Capt Susanna Wallis, a Royal Signals officer and trainer, is photographed at a parade at the Kabul Military Training Centre: she has pushed for female recruits to graduate alongside men.

In Helmand, “it’s a tough world” the women concede, with male and female soldiers living side by side and facing similar situations. Military commanders on the ground now concede that women are as capable when out on patrol or flushing out insurgents. Fear must be nonexistent, as Lt Jessica French writes: “Fear, You must trickle through me, let me sleep yet wake me in the time of need.”
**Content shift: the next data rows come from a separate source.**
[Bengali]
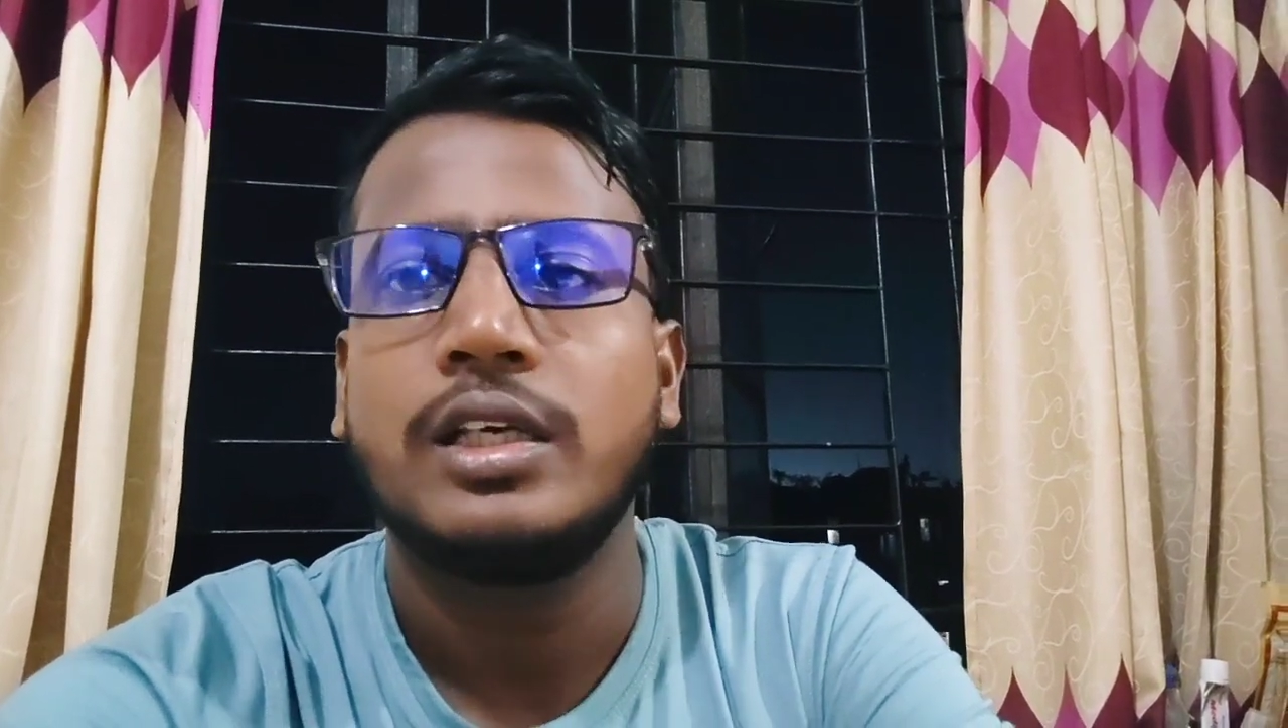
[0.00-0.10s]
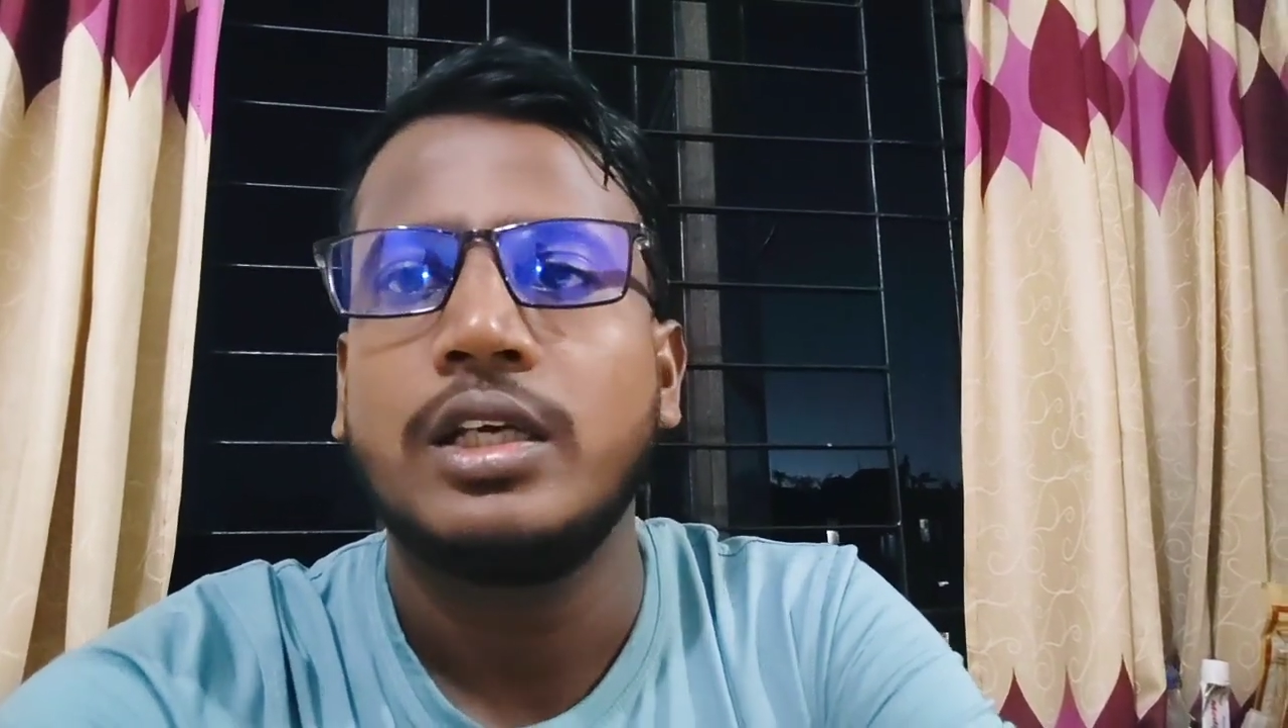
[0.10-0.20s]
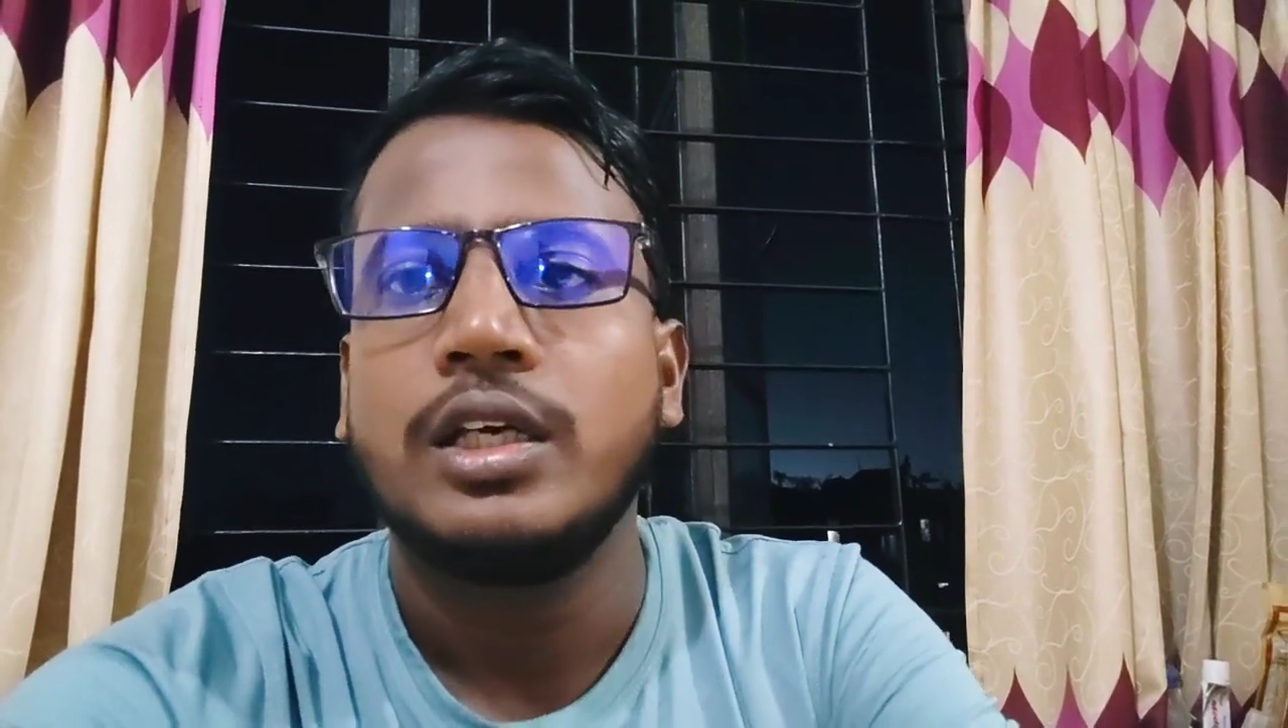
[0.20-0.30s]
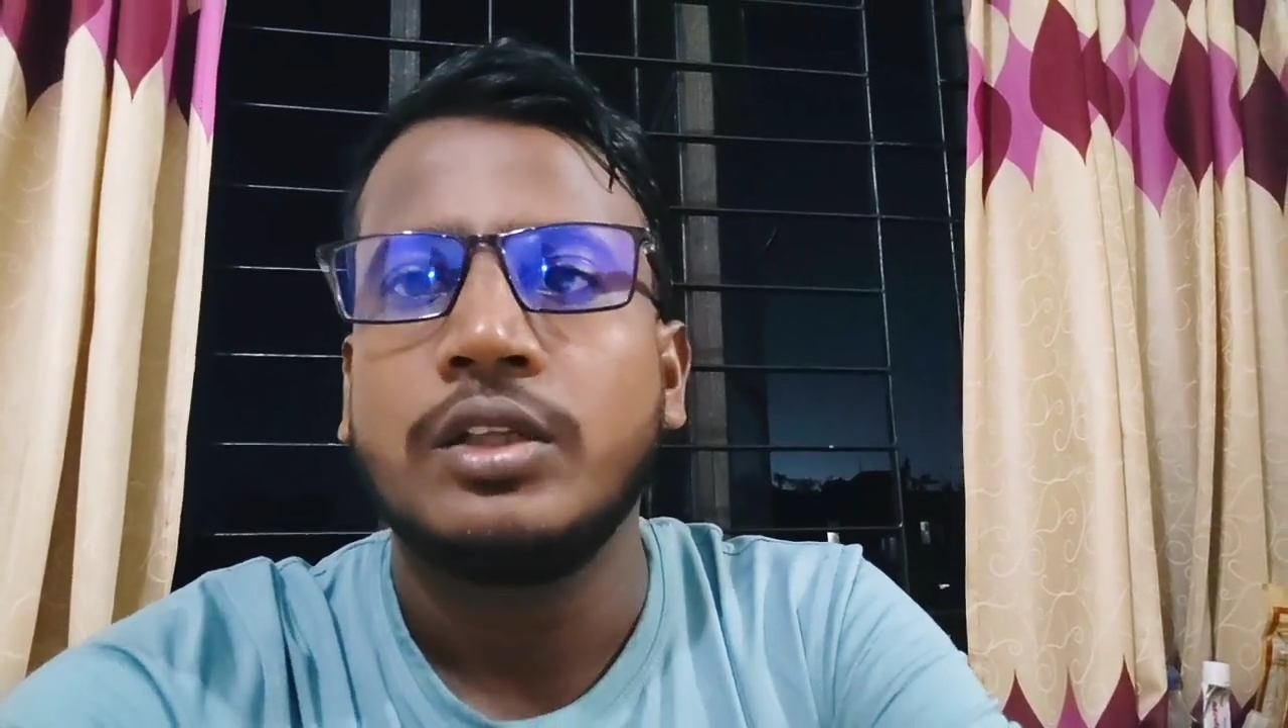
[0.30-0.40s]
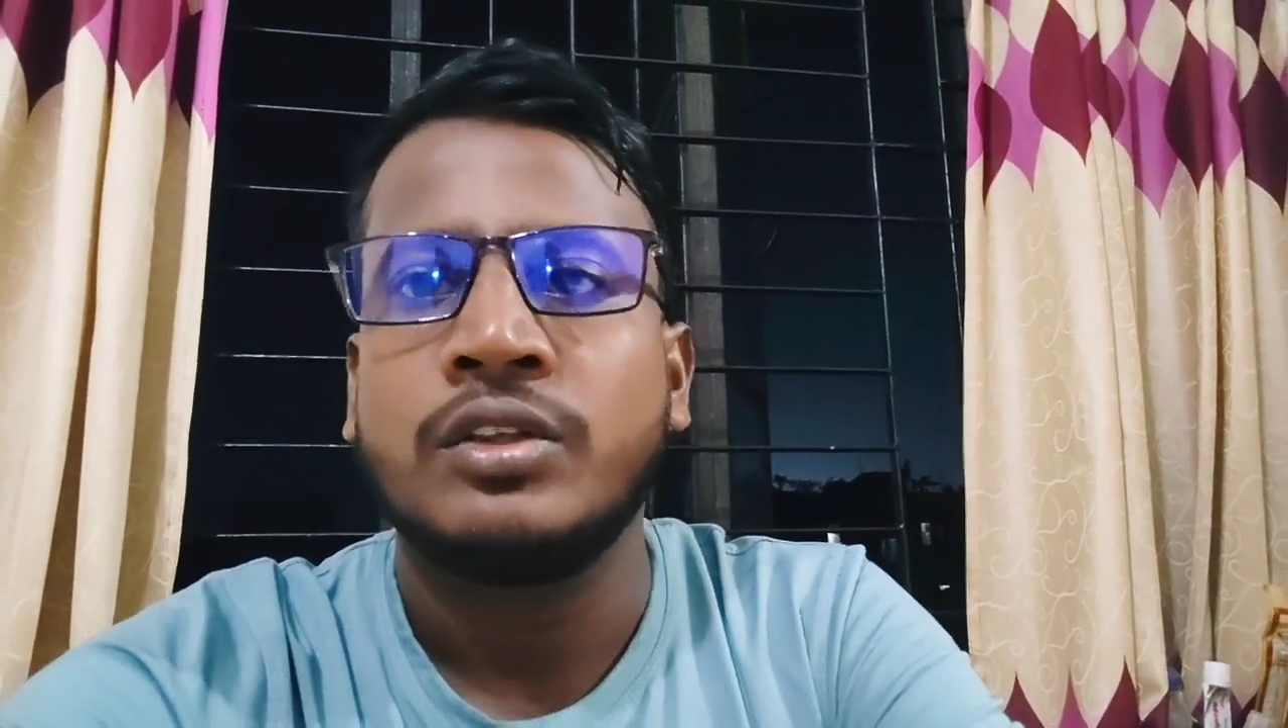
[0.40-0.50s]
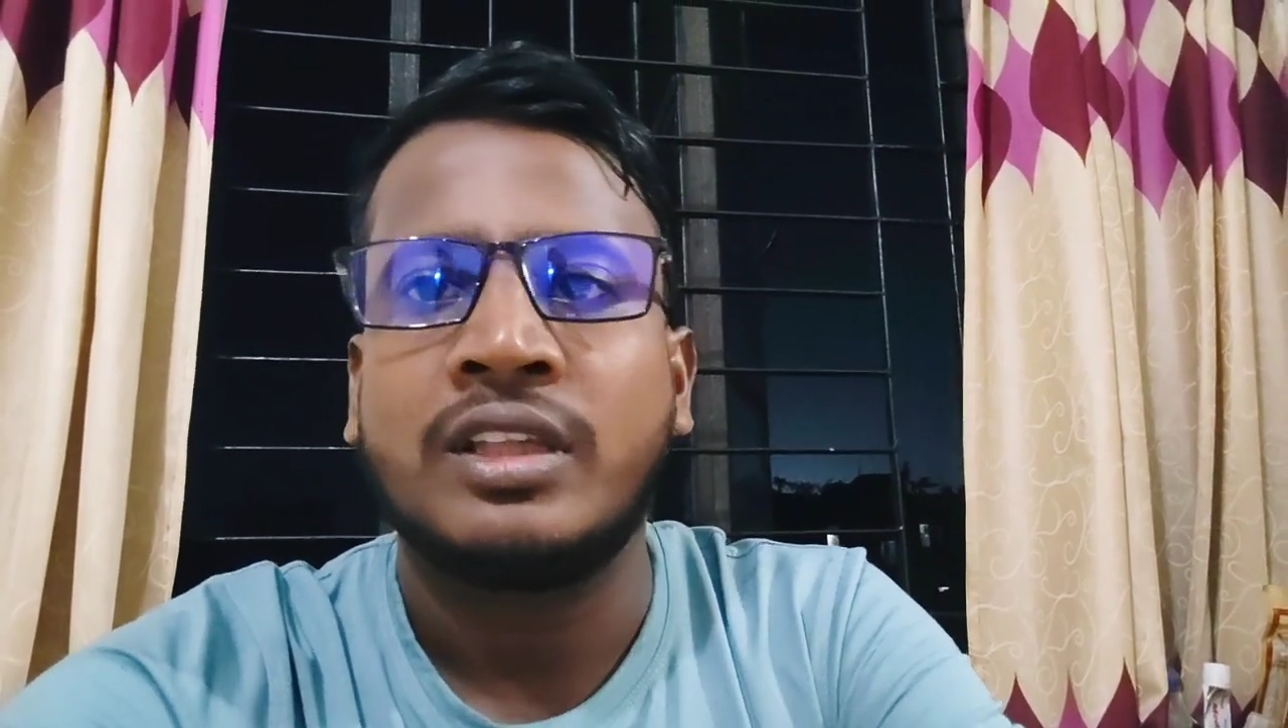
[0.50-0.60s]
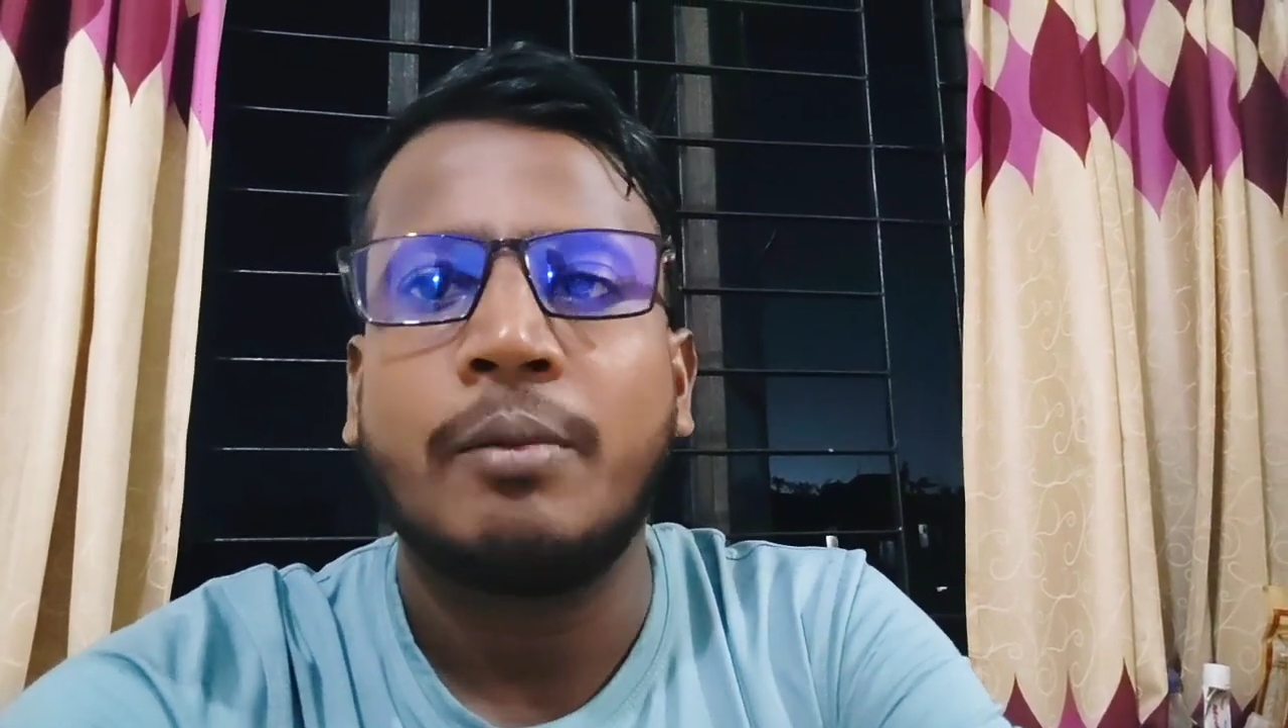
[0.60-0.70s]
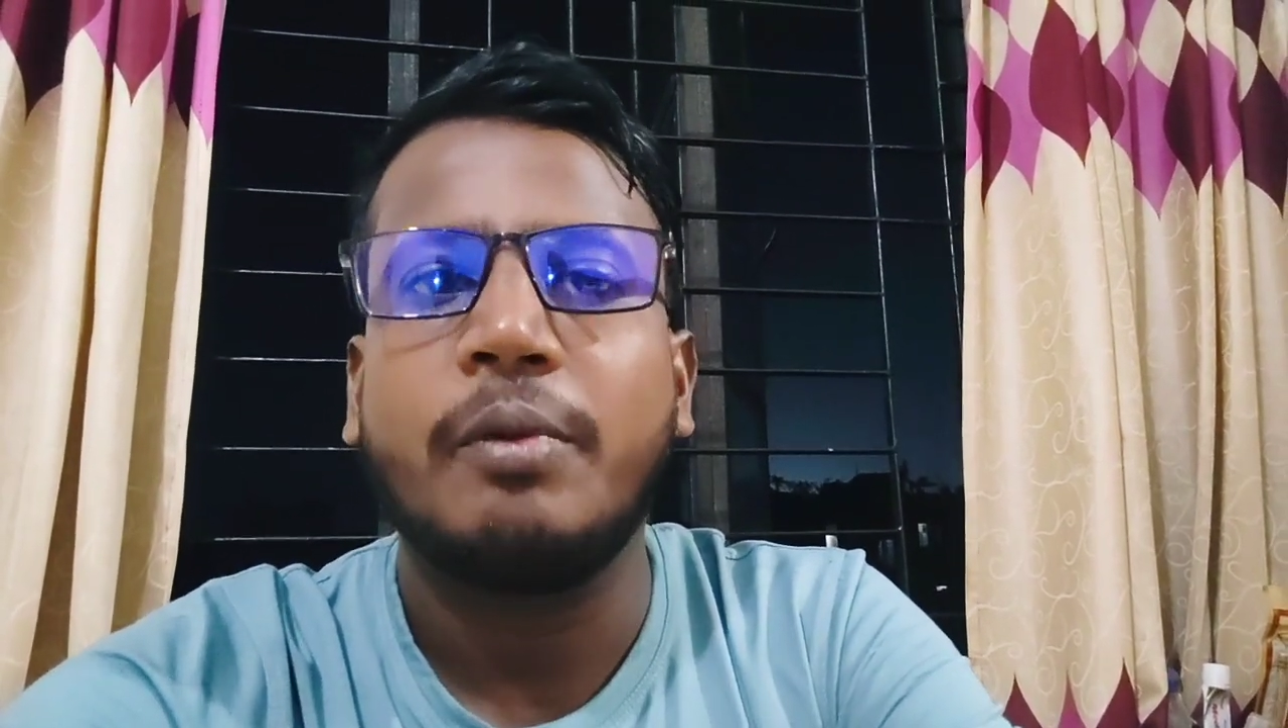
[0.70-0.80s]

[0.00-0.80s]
তো তামিম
Recommendations in a US Department of Defence report to Congress reviewing laws and policies restricting women in the military states that the “elimination of gender-restricted assignment” is critical, making it essential for women to be allowed to serve at the battalion level of direct combat units. Women soldiers have been shot at and killed in combat in Iraq and Afghanistan but because they — especially American women — aren’t officially meant to be exposed to the fighting, they are denied certain disability benefits.
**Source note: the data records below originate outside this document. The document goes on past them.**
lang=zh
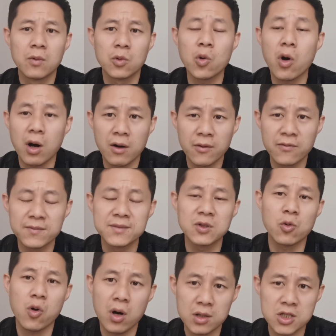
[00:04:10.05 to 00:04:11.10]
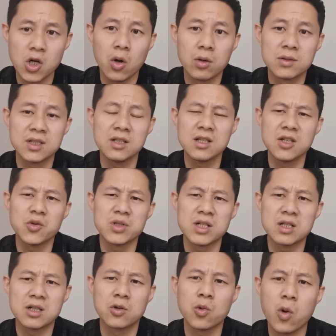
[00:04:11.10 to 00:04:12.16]
狂狂躁，甚至有
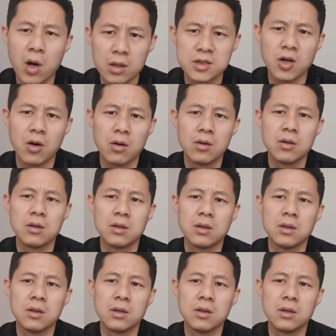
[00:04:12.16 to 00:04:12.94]
些人狂躁。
Recent studies suggest that deployed women are more than twice as liable to suffer post-traumatic stress disorder as male colleagues. In the UK, the Ministry of Defence bans women from serving in units where they are “deliberately required to close with and kill the enemy face-to-face”.

But even as no one questions the toughness and competence of female soldiers — most deployments include foot-patrols through the streets of volatile towns and villages, serving as gunners on vehicles, disposing of explosives and driving trucks down bomb-riddled roads or even conducting raids in disregard of official policy — the militaries of the UK and US are not ready to adopt and change policies to include women across the full military spectrum.
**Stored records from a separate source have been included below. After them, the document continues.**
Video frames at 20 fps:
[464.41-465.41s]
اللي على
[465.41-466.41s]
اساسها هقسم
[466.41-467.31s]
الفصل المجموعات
Women are allowed to serve alongside men in Canada (which recruited women for its infantry), Israel, Italy, Australia and New Zealand, but it was only this year that American service-women were inducted into key military positions (in the Marine Corps) that were earlier reserved for men.

With more than 225,000 women deployed in Iraq and Afghanistan according to official estimates, women comprise 15 per cent of the US armed forces with many serving unofficially in combat roles. Almost 150 American service-women have lost their lives.

Baskerville talks of the women she befriended as being equal to male soldiers when deployed on the ground. But “women are also pacifiers and able to use the right language to engage others through sharing their personal experiences about what it’s like to be a woman in combat”.

The determined look, captured in a photograph, of the head of the department of women’s affairs in Gereshk in Helmand is telling: “It all starts with education. If we can teach these young girls that they have a right to be free then perhaps we can change things for the next generation of women for Afghanistan,” says Gullali Sheraz, who is the head of the Department of Womens Affairs in Gereshk in Helmand.

The writer is a senior assistant editor at the Herald.